• WHAT TO WORK ON: The records must be retyped exactly, with no pictures included.

• SOURCE MATERIAL:
↓↓↓

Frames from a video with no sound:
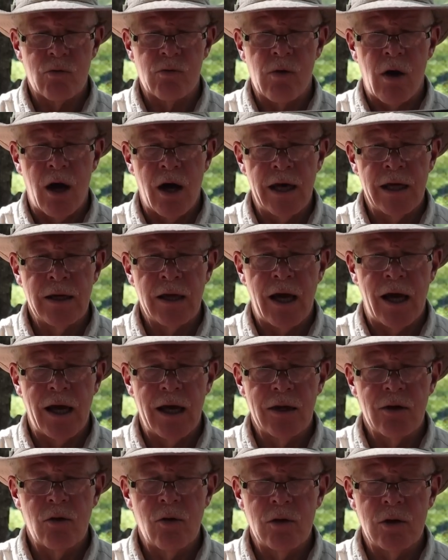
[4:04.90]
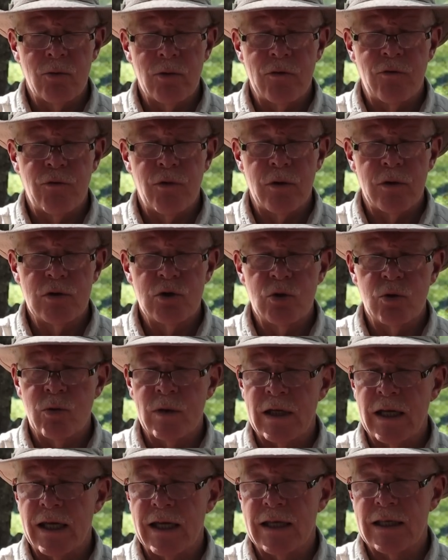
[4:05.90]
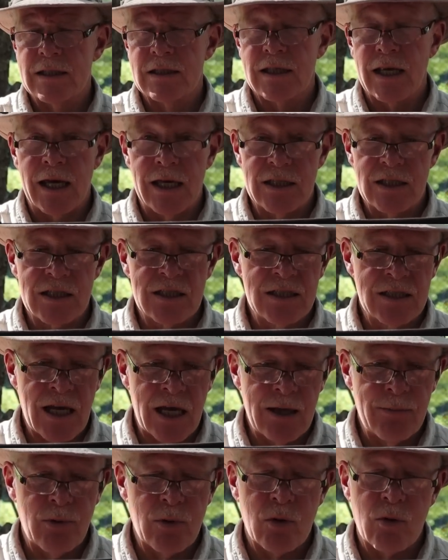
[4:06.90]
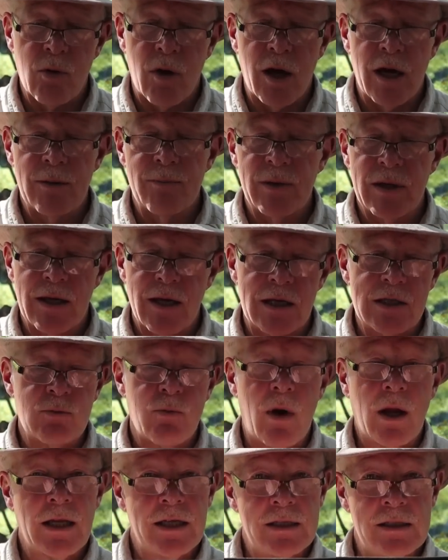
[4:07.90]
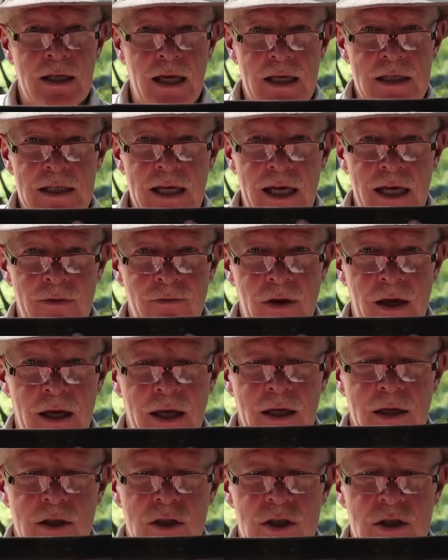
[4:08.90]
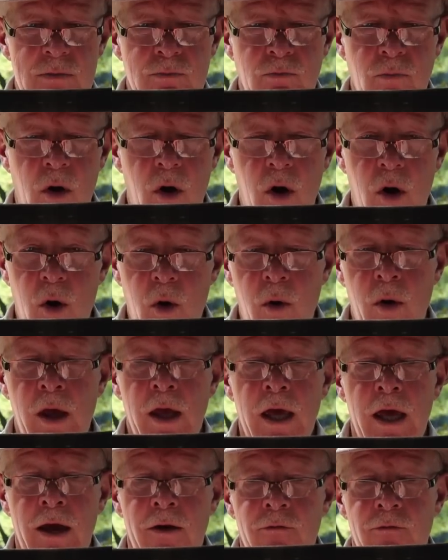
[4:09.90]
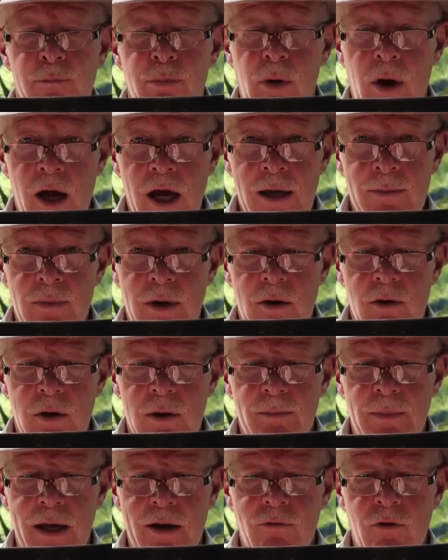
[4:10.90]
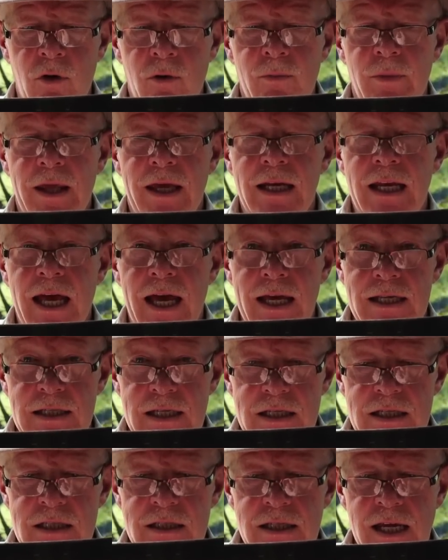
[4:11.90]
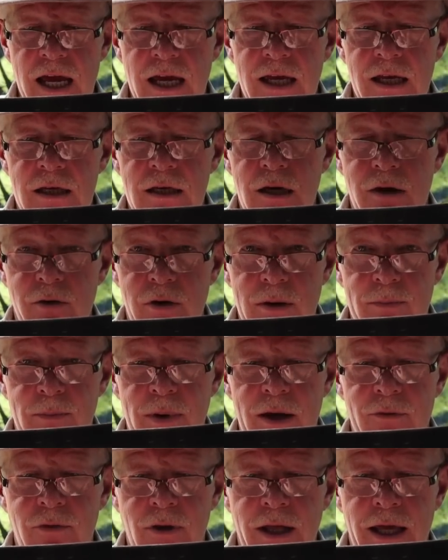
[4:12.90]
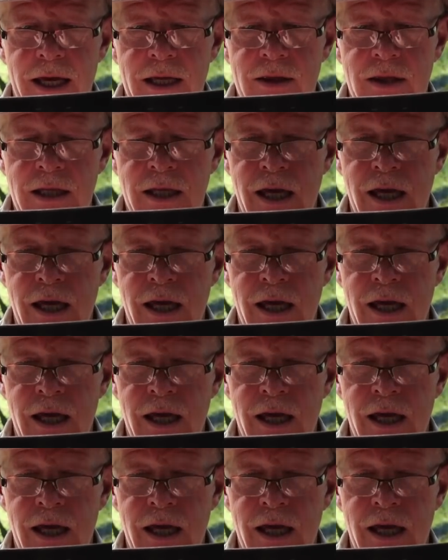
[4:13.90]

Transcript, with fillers: grind. I'm going to refer to it as a saber grind because while it does have a small primary bevel, it has a secondary bevel at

↑↑↑

• SOLUTION TO THE PROBLEM:
Frames from a video with no sound:
[4:04.90]
[4:05.90]
[4:06.90]
[4:07.90]
[4:08.90]
[4:09.90]
[4:10.90]
[4:11.90]
[4:12.90]
[4:13.90]

Transcript, with fillers: grind. I'm going to refer to it as a saber grind because while it does have a small primary bevel, it has a secondary bevel at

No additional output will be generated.